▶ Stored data
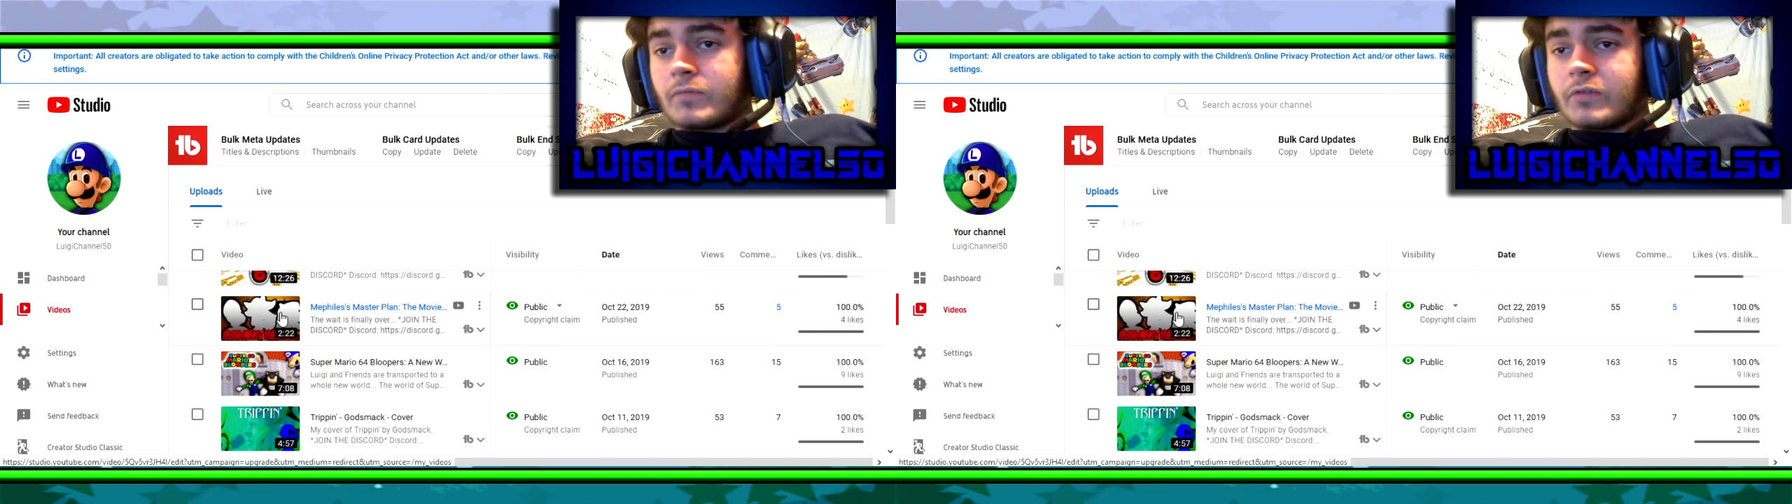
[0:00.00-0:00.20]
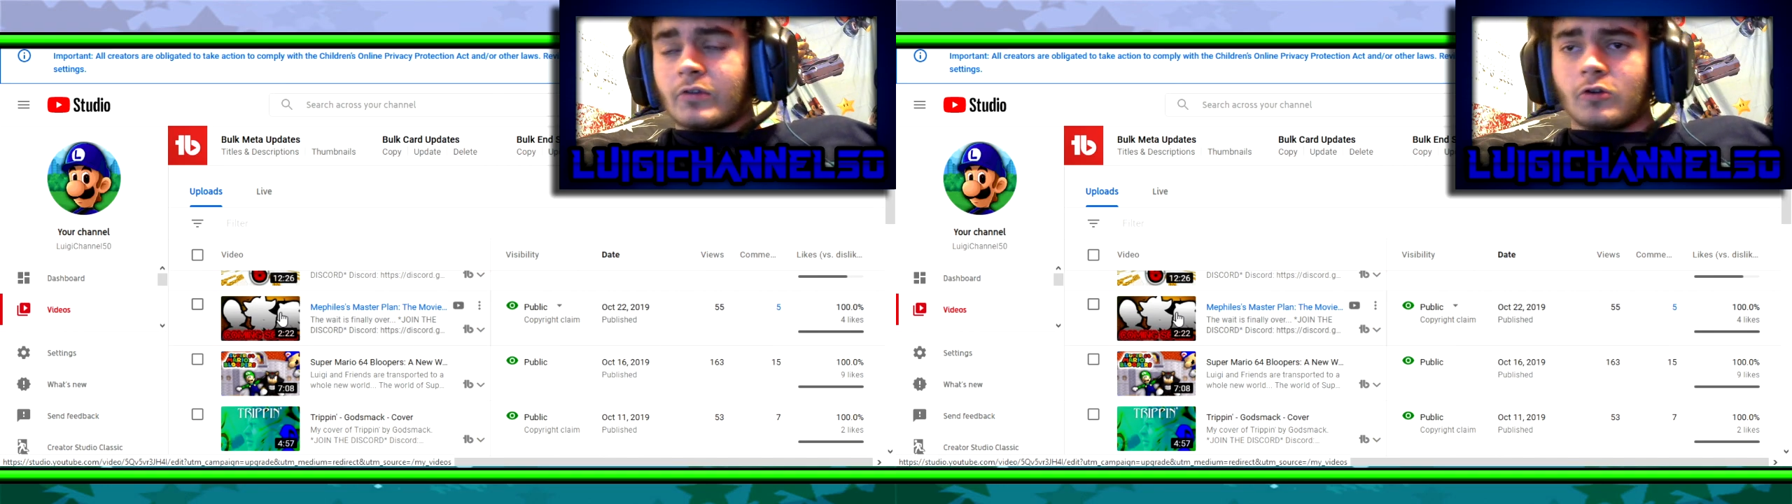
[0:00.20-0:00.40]

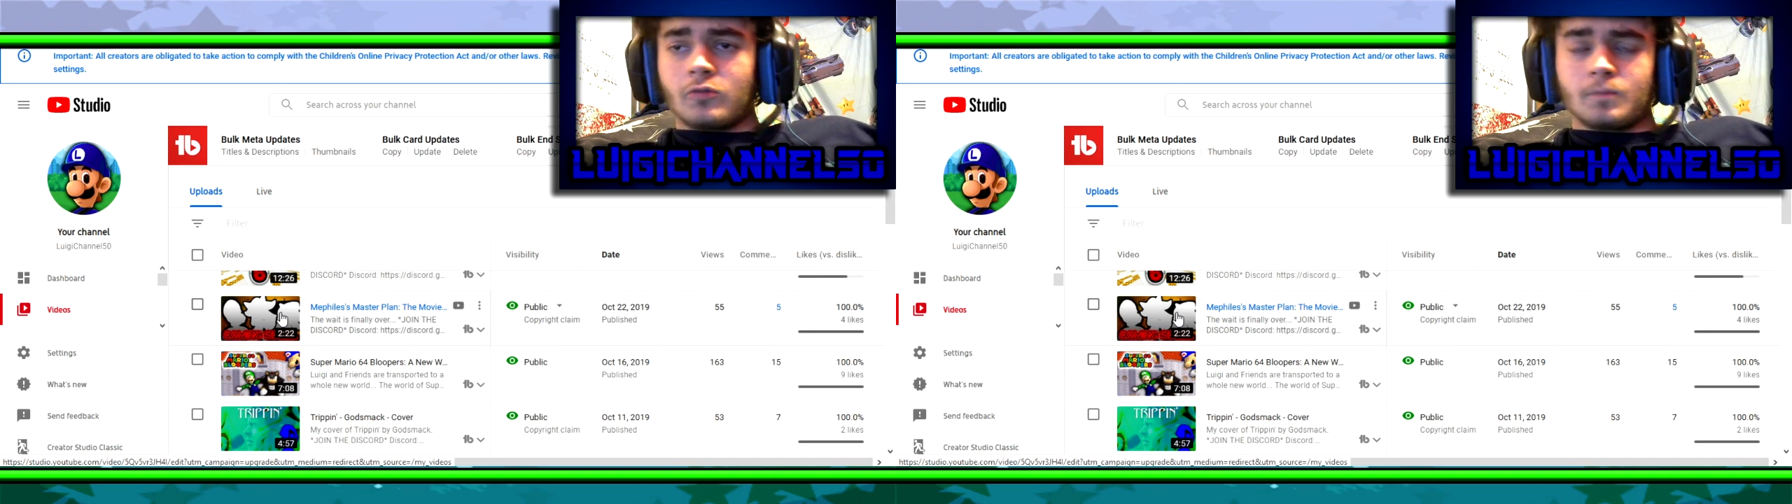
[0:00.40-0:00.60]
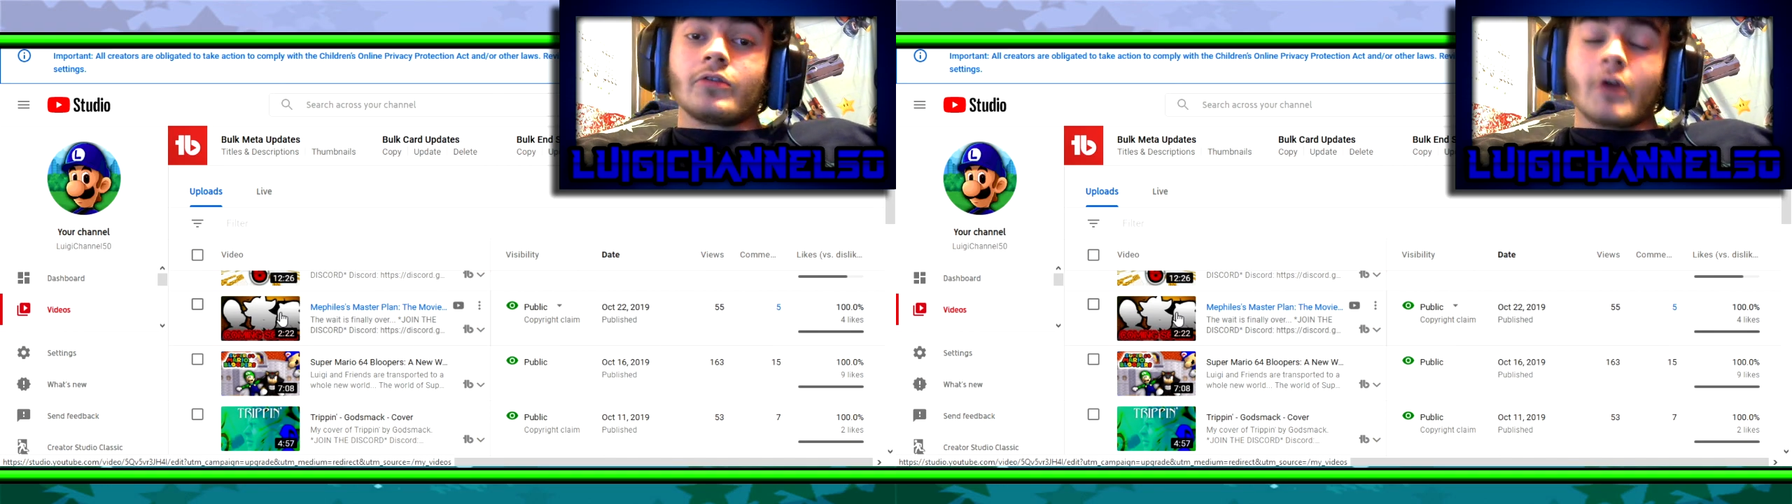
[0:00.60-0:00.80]

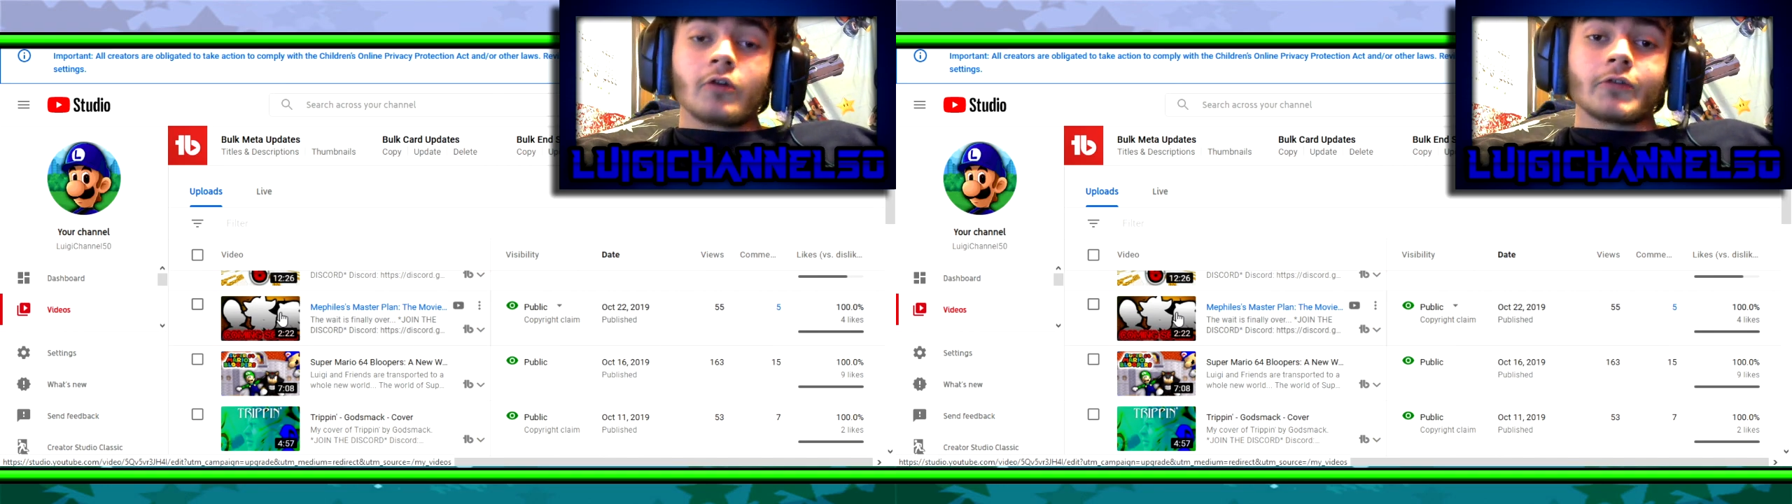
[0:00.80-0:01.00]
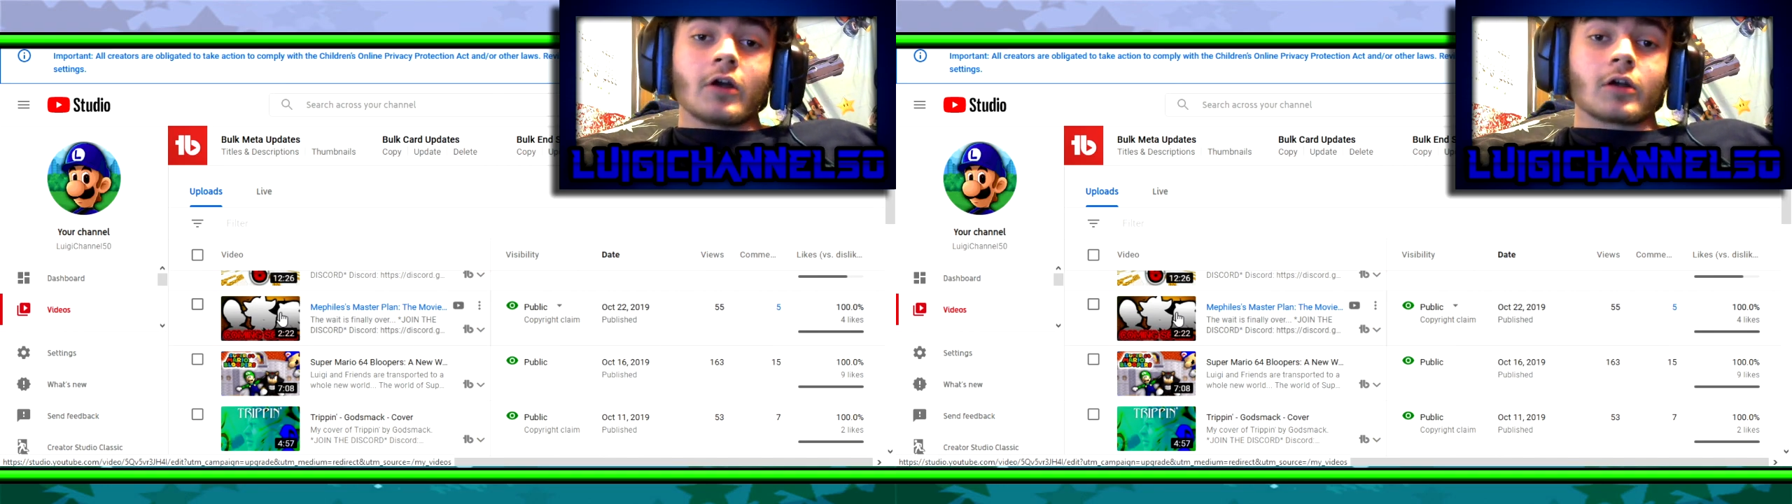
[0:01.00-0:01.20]
so
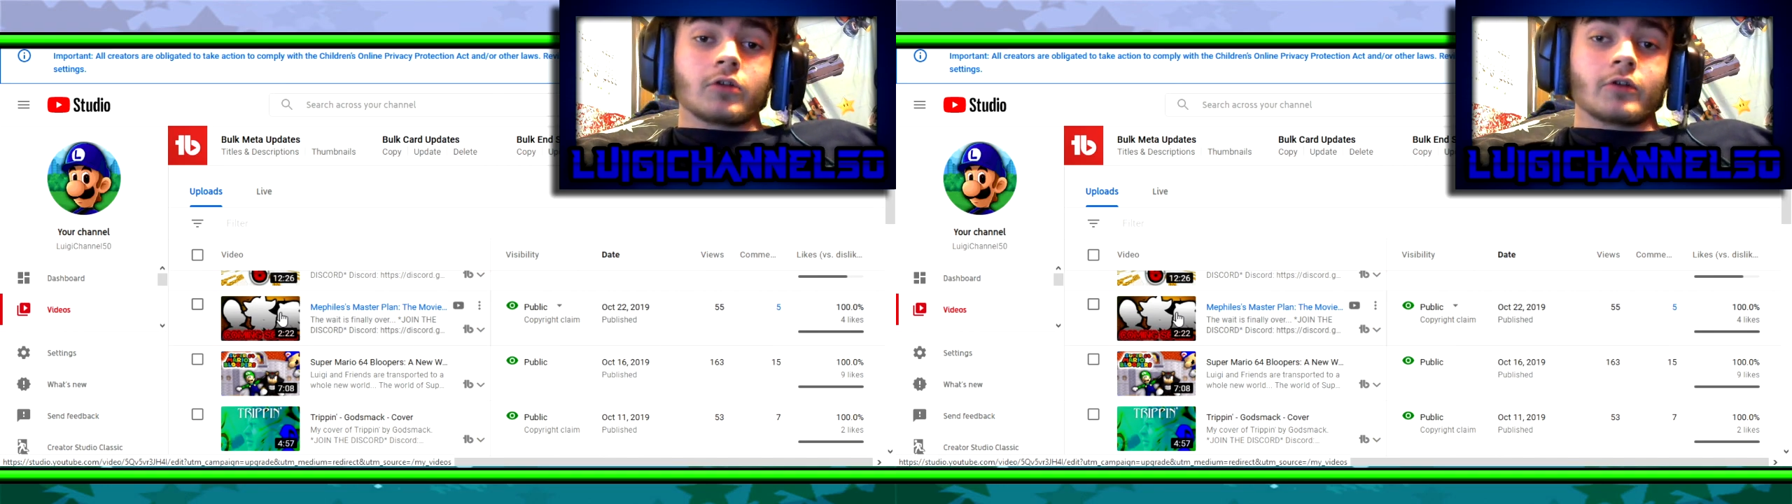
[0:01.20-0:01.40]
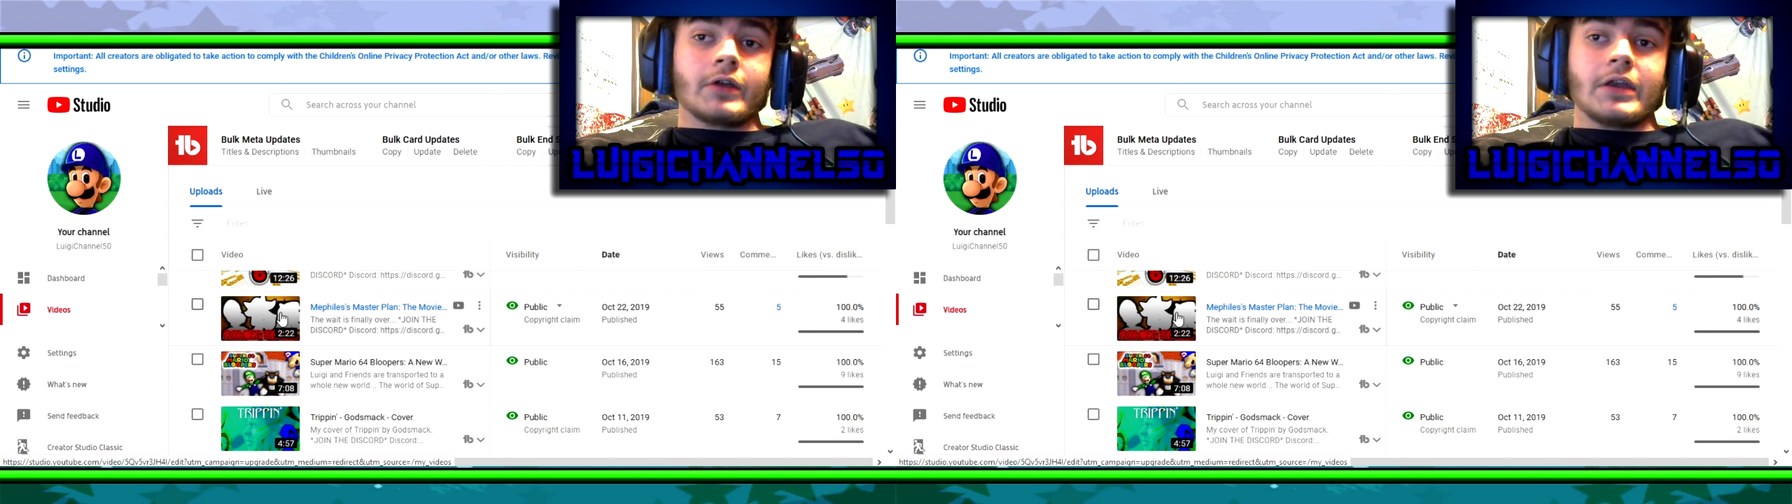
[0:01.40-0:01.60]
those are clearly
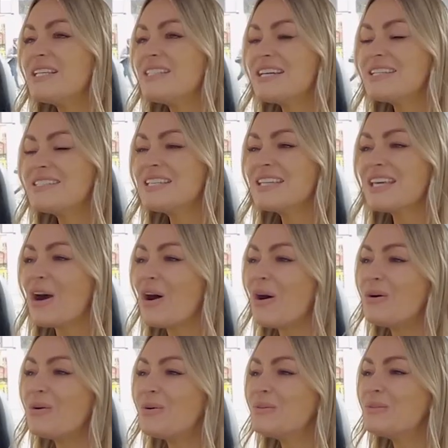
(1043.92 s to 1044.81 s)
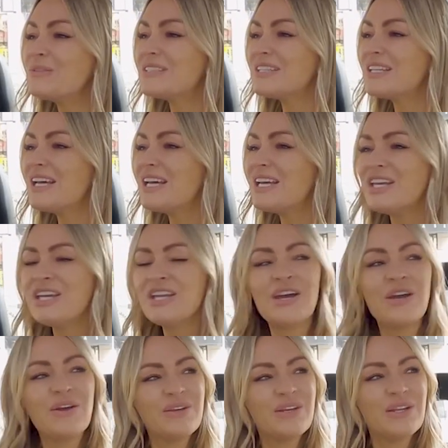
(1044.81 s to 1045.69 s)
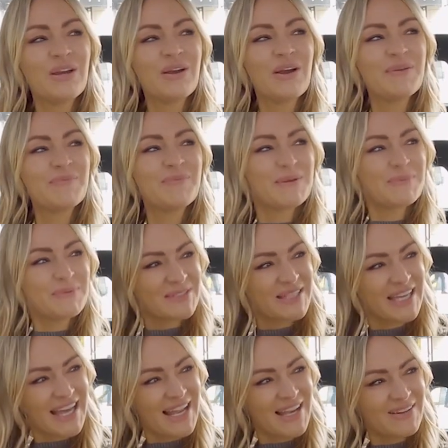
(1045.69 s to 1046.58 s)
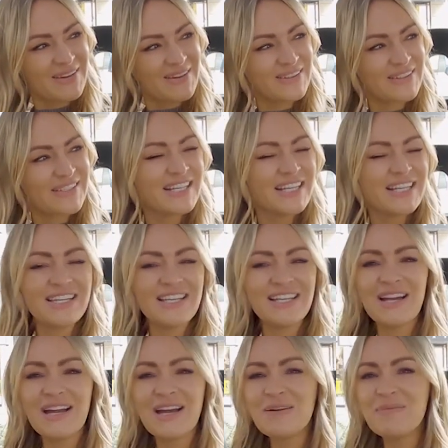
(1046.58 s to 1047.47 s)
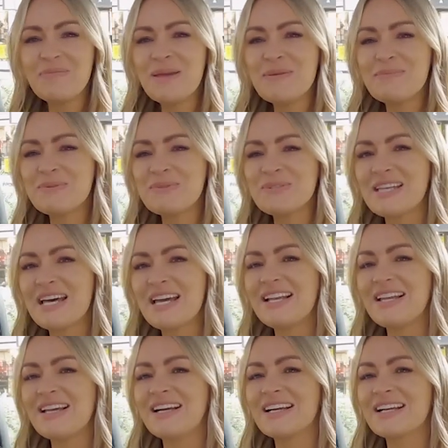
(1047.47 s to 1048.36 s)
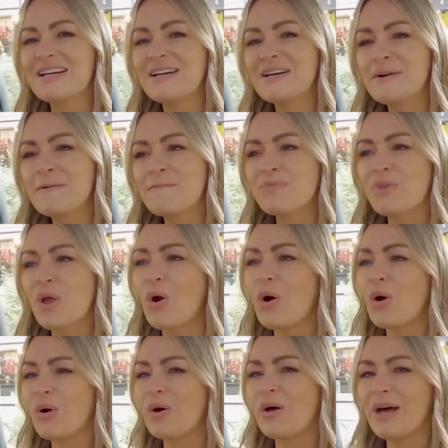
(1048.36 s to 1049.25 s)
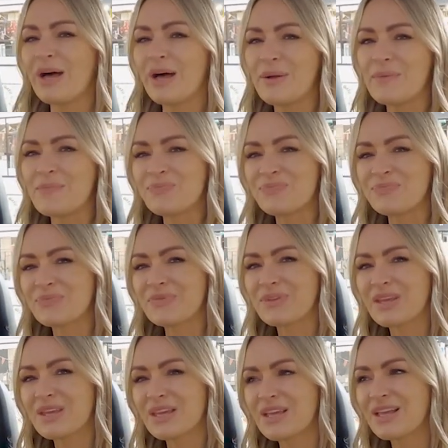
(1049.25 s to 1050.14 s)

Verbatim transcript: but it doesn't get old. Yep. You know, you know how people say hello. You know how people say like, Oh, um, Is that a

▶ Problem to work on
Every entry above, pictures excluded, needs to be duplicated exactly.

▶ Solution for this task
[0:00.00-0:00.20]
[0:00.20-0:00.40]

[0:00.40-0:00.60]
[0:00.60-0:00.80]

[0:00.80-0:01.00]
[0:01.00-0:01.20]
so
[0:01.20-0:01.40]
[0:01.40-0:01.60]
those are clearly
(1043.92 s to 1044.81 s)
(1044.81 s to 1045.69 s)
(1045.69 s to 1046.58 s)
(1046.58 s to 1047.47 s)
(1047.47 s to 1048.36 s)
(1048.36 s to 1049.25 s)
(1049.25 s to 1050.14 s)

Verbatim transcript: but it doesn't get old. Yep. You know, you know how people say hello. You know how people say like, Oh, um, Is that a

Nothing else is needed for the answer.